When the listing below reaches the line that has "[00:22:50.27 to 00:22:51.17]", start reproducing exactly; stop after the line that has "Transcript: Nor did I want too big of a tile", and drop the pictures.

(RECORD EXCERPTS)
# # #
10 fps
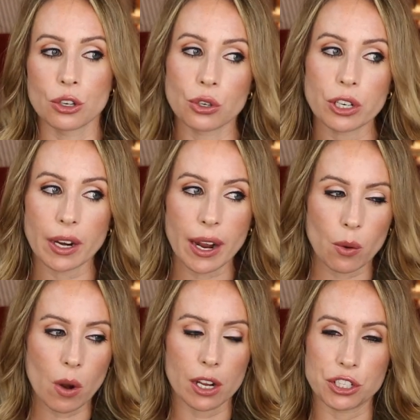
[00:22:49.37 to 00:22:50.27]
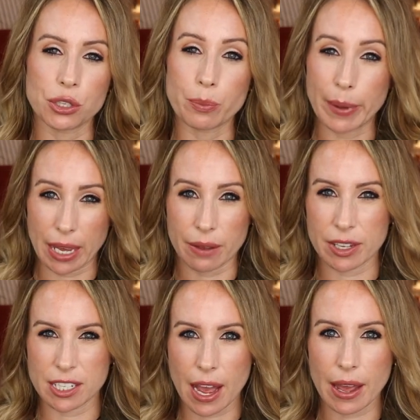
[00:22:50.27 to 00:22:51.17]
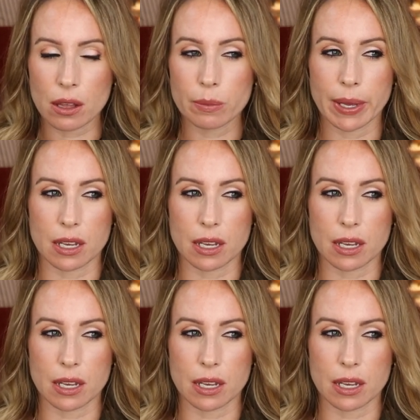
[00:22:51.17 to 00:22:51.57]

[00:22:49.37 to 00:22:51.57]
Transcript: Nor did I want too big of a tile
# # #
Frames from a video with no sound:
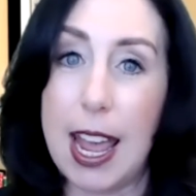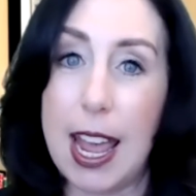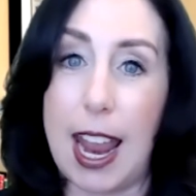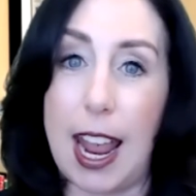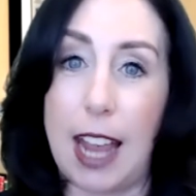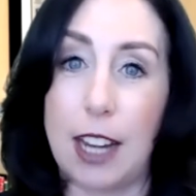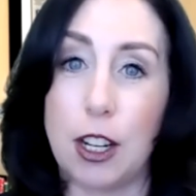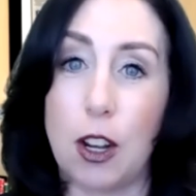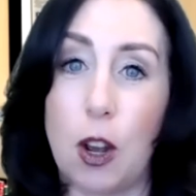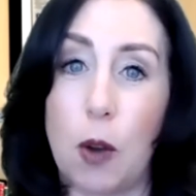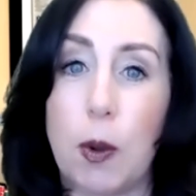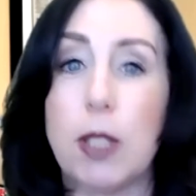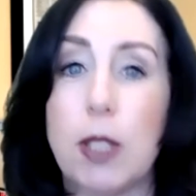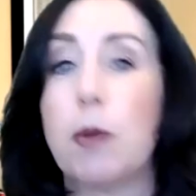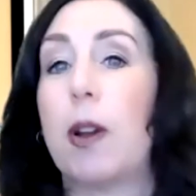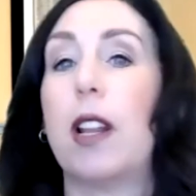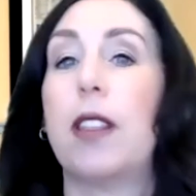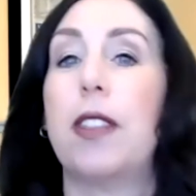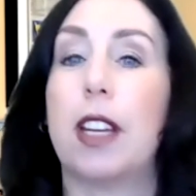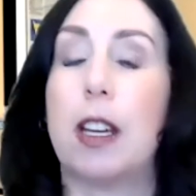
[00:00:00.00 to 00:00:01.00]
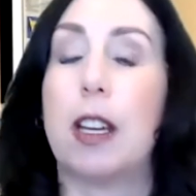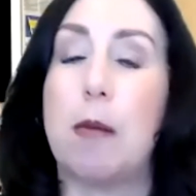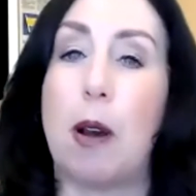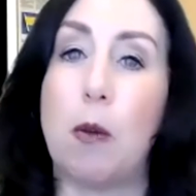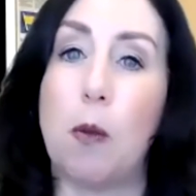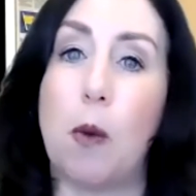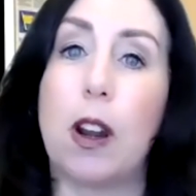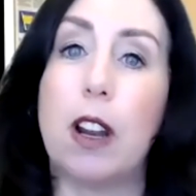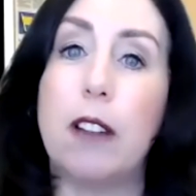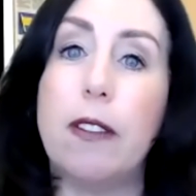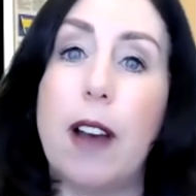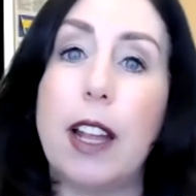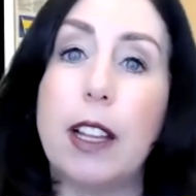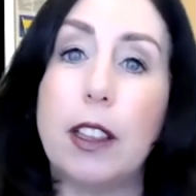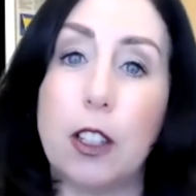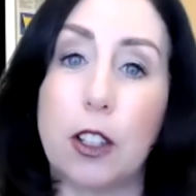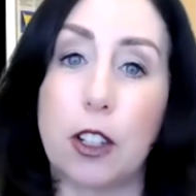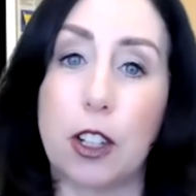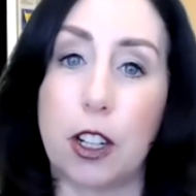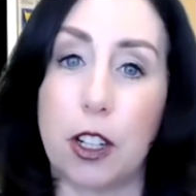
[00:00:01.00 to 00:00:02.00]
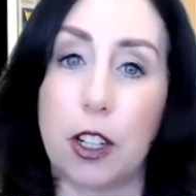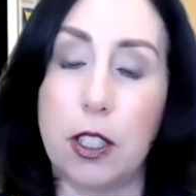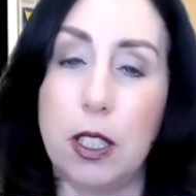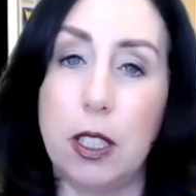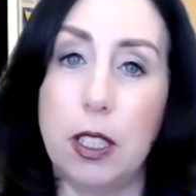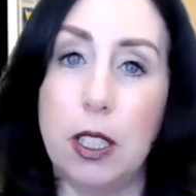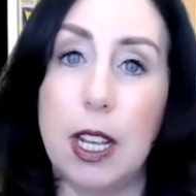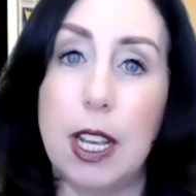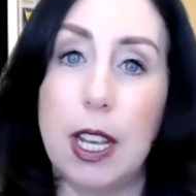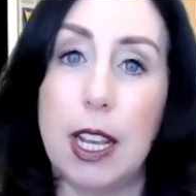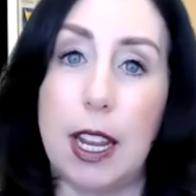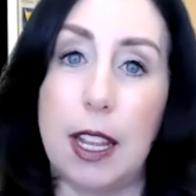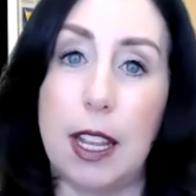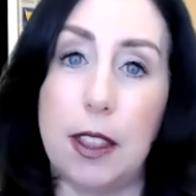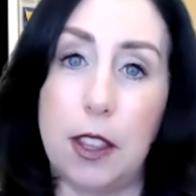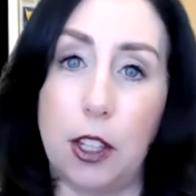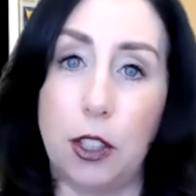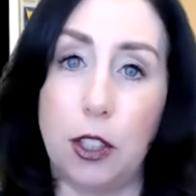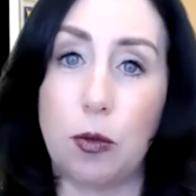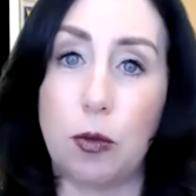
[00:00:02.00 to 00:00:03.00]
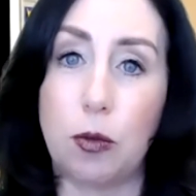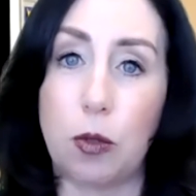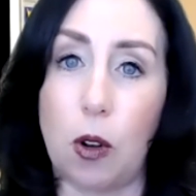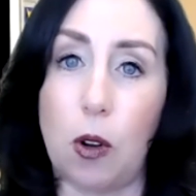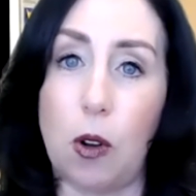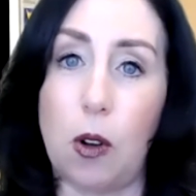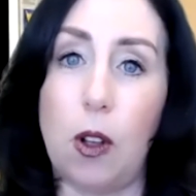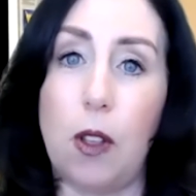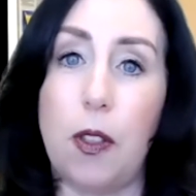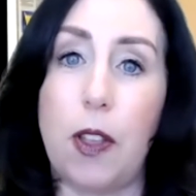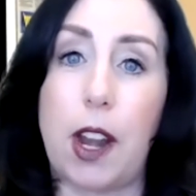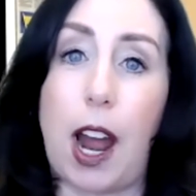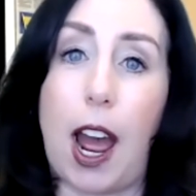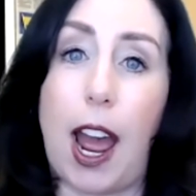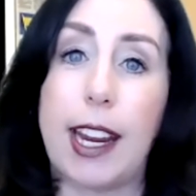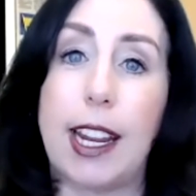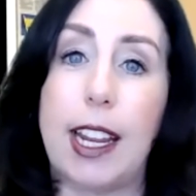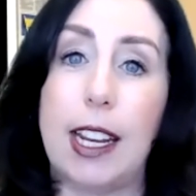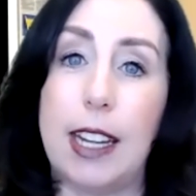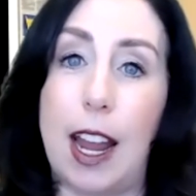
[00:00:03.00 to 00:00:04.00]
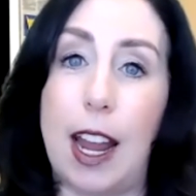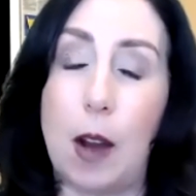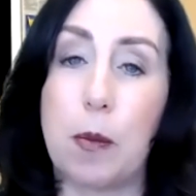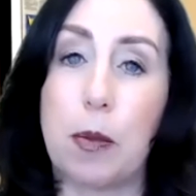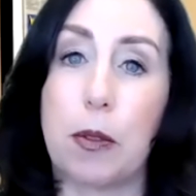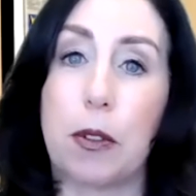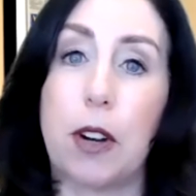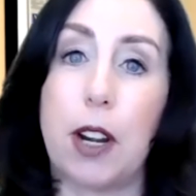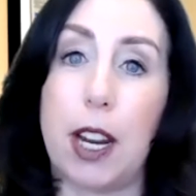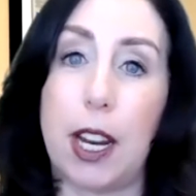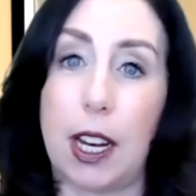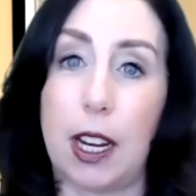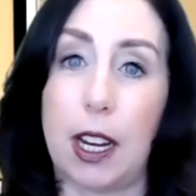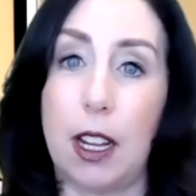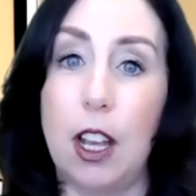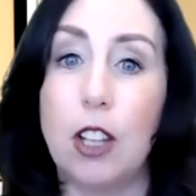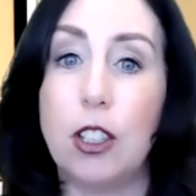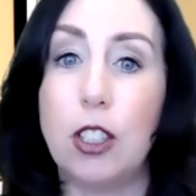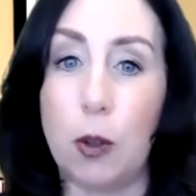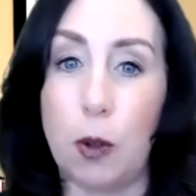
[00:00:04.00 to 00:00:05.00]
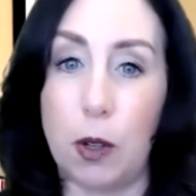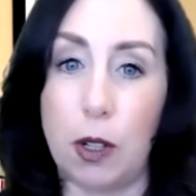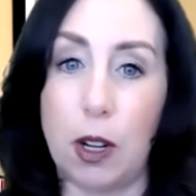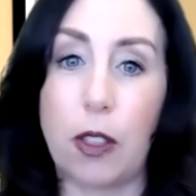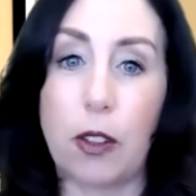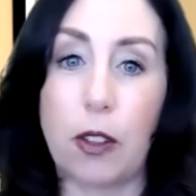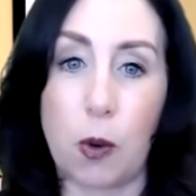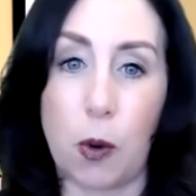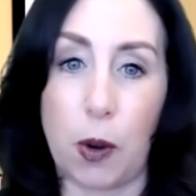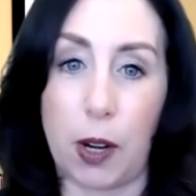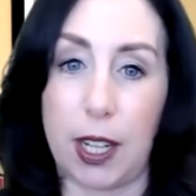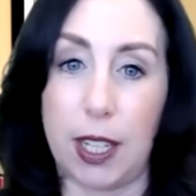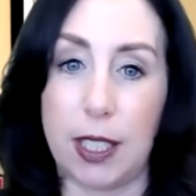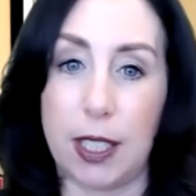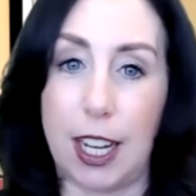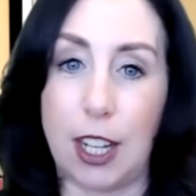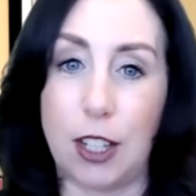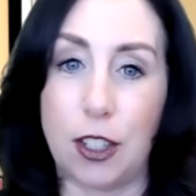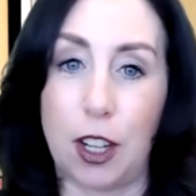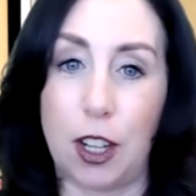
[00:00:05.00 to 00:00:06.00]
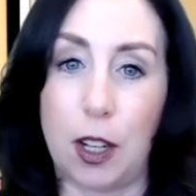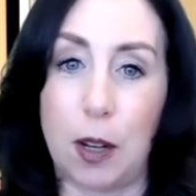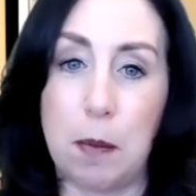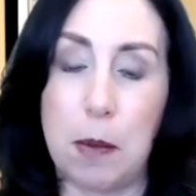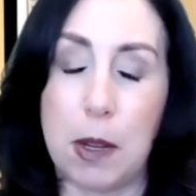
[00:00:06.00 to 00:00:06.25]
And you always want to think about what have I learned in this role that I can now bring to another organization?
# # #
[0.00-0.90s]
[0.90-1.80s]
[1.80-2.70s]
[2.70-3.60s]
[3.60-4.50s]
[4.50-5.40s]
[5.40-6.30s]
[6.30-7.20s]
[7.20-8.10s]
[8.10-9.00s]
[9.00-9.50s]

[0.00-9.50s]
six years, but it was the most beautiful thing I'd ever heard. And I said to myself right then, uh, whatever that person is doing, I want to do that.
# # #
(RESULT FOR THIS EXERCISE)
[00:22:50.27 to 00:22:51.17]
[00:22:51.17 to 00:22:51.57]

[00:22:49.37 to 00:22:51.57]
Transcript: Nor did I want too big of a tile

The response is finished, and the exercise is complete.